◆ **Goal of the exercise**:
Reproduce exactly the lines from the one containing "What the speaker" through the end of the entries, including both. Drop the pictures.

(Excerpted data begins)

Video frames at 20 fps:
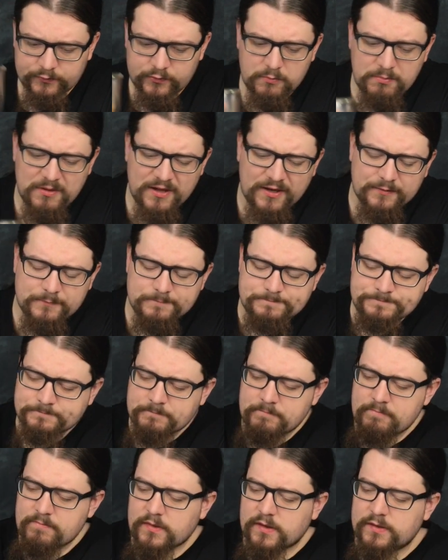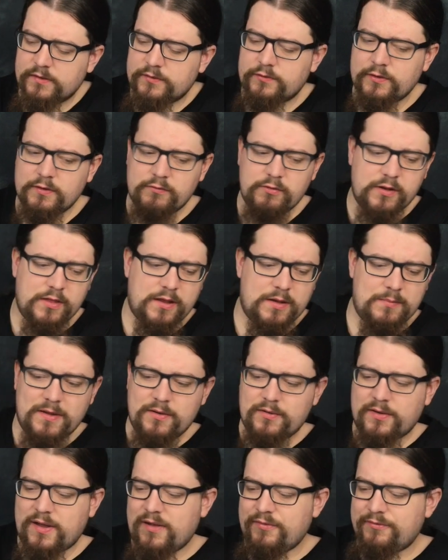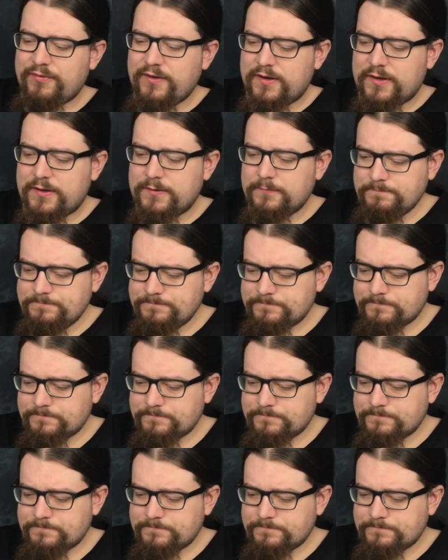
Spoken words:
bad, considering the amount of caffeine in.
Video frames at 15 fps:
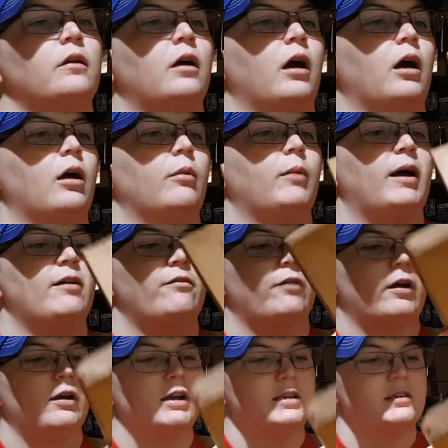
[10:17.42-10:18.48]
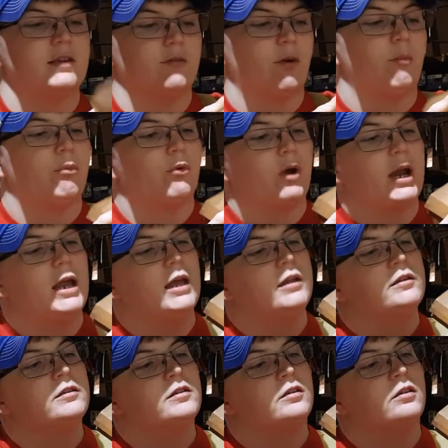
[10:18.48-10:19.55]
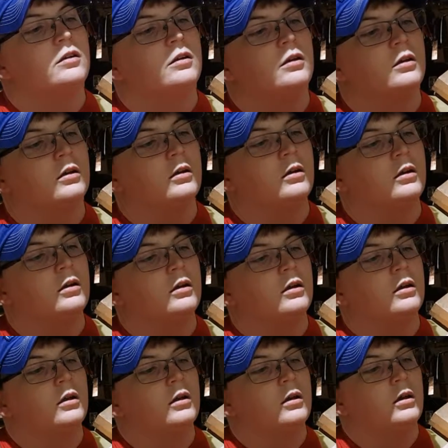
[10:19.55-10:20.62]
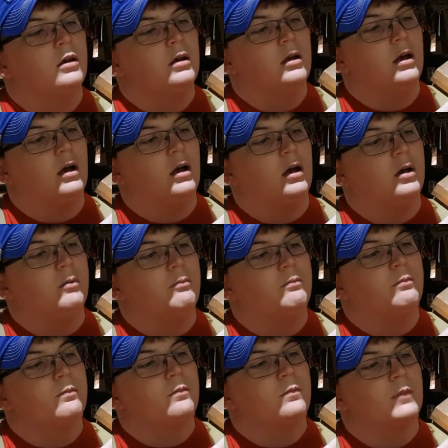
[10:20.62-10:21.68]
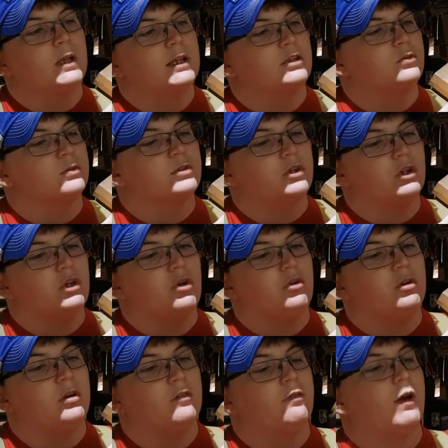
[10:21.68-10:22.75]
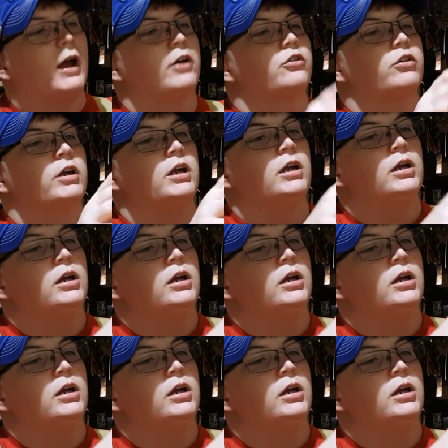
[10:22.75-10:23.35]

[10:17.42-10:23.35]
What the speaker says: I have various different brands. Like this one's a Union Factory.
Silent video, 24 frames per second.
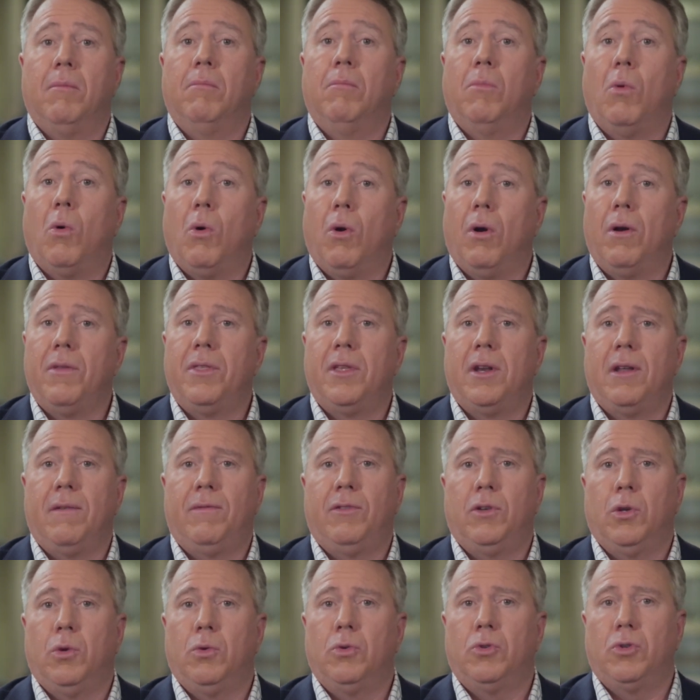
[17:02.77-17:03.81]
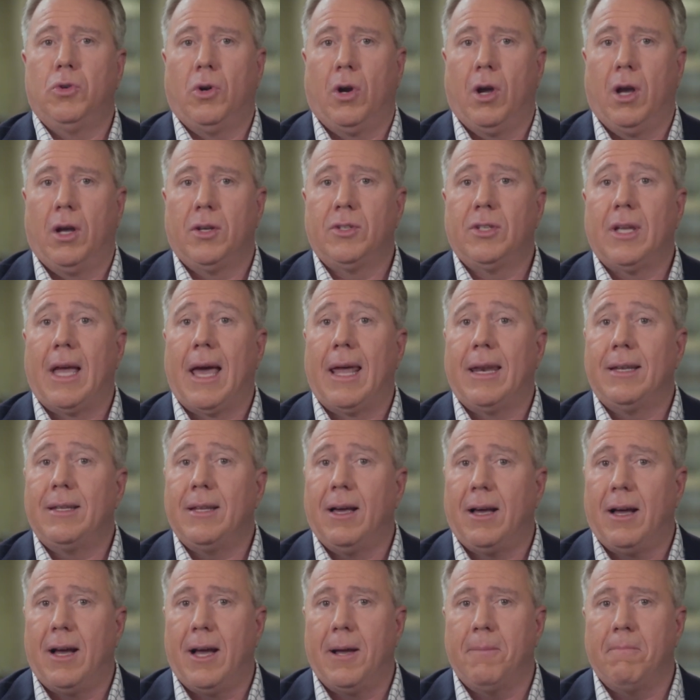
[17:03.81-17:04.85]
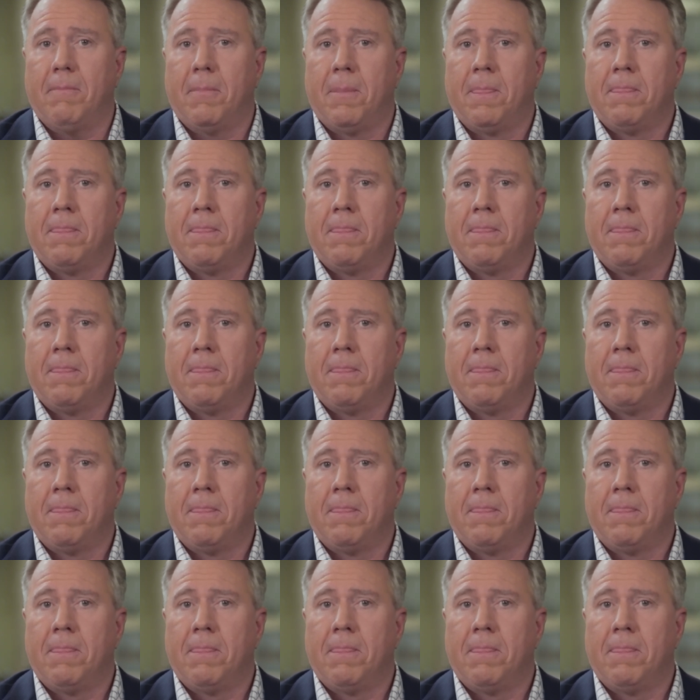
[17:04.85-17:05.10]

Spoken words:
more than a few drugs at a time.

(Excerpted data ends)

◆ **Task answer**:
What the speaker says: I have various different brands. Like this one's a Union Factory.
Silent video, 24 frames per second.
[17:02.77-17:03.81]
[17:03.81-17:04.85]
[17:04.85-17:05.10]

Spoken words:
more than a few drugs at a time.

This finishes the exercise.